#### [Data extract]
╔══

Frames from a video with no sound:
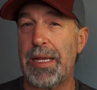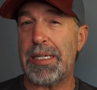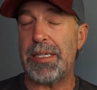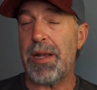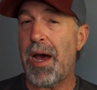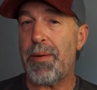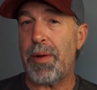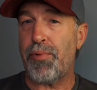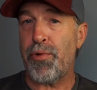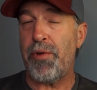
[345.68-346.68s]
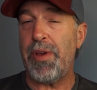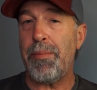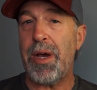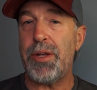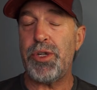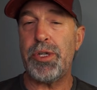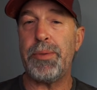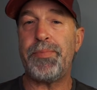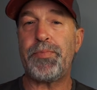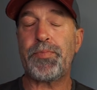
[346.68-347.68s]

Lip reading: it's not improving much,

╚══
╔══

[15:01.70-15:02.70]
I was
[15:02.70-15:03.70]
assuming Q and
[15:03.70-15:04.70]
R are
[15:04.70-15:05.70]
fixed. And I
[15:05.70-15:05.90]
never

╚══
╔══

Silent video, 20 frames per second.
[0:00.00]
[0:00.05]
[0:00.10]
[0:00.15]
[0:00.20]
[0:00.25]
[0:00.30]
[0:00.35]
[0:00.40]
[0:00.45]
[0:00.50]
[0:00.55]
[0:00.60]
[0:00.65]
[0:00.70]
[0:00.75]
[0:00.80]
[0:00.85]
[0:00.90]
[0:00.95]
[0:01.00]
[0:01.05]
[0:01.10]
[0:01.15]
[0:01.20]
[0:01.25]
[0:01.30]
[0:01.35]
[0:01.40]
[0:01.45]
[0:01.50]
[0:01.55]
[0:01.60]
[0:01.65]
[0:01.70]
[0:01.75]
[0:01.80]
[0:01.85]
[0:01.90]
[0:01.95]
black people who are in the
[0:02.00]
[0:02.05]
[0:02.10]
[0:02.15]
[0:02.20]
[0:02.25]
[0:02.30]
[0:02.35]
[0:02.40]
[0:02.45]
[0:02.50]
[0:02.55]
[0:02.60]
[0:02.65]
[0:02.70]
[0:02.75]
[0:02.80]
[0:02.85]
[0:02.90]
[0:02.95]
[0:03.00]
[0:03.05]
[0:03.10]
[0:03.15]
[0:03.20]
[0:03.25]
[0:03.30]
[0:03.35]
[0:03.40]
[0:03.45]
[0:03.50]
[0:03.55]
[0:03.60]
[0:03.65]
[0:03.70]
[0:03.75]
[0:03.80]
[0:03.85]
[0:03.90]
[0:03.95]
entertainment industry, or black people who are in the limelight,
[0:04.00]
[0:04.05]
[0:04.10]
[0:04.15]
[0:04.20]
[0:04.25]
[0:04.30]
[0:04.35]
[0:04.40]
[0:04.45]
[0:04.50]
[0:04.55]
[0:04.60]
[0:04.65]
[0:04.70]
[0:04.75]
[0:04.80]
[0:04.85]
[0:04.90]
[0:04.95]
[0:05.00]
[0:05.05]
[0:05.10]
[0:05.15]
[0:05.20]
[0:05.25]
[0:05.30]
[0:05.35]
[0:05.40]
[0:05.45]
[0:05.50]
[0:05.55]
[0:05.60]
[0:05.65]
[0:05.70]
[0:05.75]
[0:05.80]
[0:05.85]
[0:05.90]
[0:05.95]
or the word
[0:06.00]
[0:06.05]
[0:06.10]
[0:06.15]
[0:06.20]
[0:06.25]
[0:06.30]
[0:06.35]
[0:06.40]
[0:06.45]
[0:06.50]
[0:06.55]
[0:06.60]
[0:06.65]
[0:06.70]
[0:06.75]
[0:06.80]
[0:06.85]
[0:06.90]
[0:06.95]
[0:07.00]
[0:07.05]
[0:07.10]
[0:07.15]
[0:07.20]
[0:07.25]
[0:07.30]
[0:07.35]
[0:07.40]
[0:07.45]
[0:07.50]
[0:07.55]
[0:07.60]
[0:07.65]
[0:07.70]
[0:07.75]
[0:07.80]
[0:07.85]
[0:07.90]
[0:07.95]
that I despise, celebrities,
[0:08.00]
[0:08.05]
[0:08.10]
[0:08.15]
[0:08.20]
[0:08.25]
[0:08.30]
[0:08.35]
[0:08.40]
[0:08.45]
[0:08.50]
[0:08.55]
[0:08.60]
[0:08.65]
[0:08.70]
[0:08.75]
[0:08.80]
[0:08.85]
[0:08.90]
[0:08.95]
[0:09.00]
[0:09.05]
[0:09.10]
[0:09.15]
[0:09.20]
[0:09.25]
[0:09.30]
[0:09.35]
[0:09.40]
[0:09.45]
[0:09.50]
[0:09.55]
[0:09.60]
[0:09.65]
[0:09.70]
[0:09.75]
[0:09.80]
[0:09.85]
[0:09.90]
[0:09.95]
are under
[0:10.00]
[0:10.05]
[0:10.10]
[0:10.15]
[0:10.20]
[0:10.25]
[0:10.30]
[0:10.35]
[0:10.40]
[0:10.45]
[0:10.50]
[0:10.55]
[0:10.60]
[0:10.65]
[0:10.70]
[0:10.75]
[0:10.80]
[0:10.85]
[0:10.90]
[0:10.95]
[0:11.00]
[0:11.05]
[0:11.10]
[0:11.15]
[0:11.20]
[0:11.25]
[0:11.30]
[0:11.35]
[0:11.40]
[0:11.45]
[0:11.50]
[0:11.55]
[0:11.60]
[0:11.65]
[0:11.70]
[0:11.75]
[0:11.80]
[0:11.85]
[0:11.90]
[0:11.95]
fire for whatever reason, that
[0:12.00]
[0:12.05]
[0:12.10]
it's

╚══

#### [How to complete this task]
Each line with the word "video" in the records above belongs in the result; copy all of them.

#### [Task output]
Frames from a video with no sound:
Silent video, 20 frames per second.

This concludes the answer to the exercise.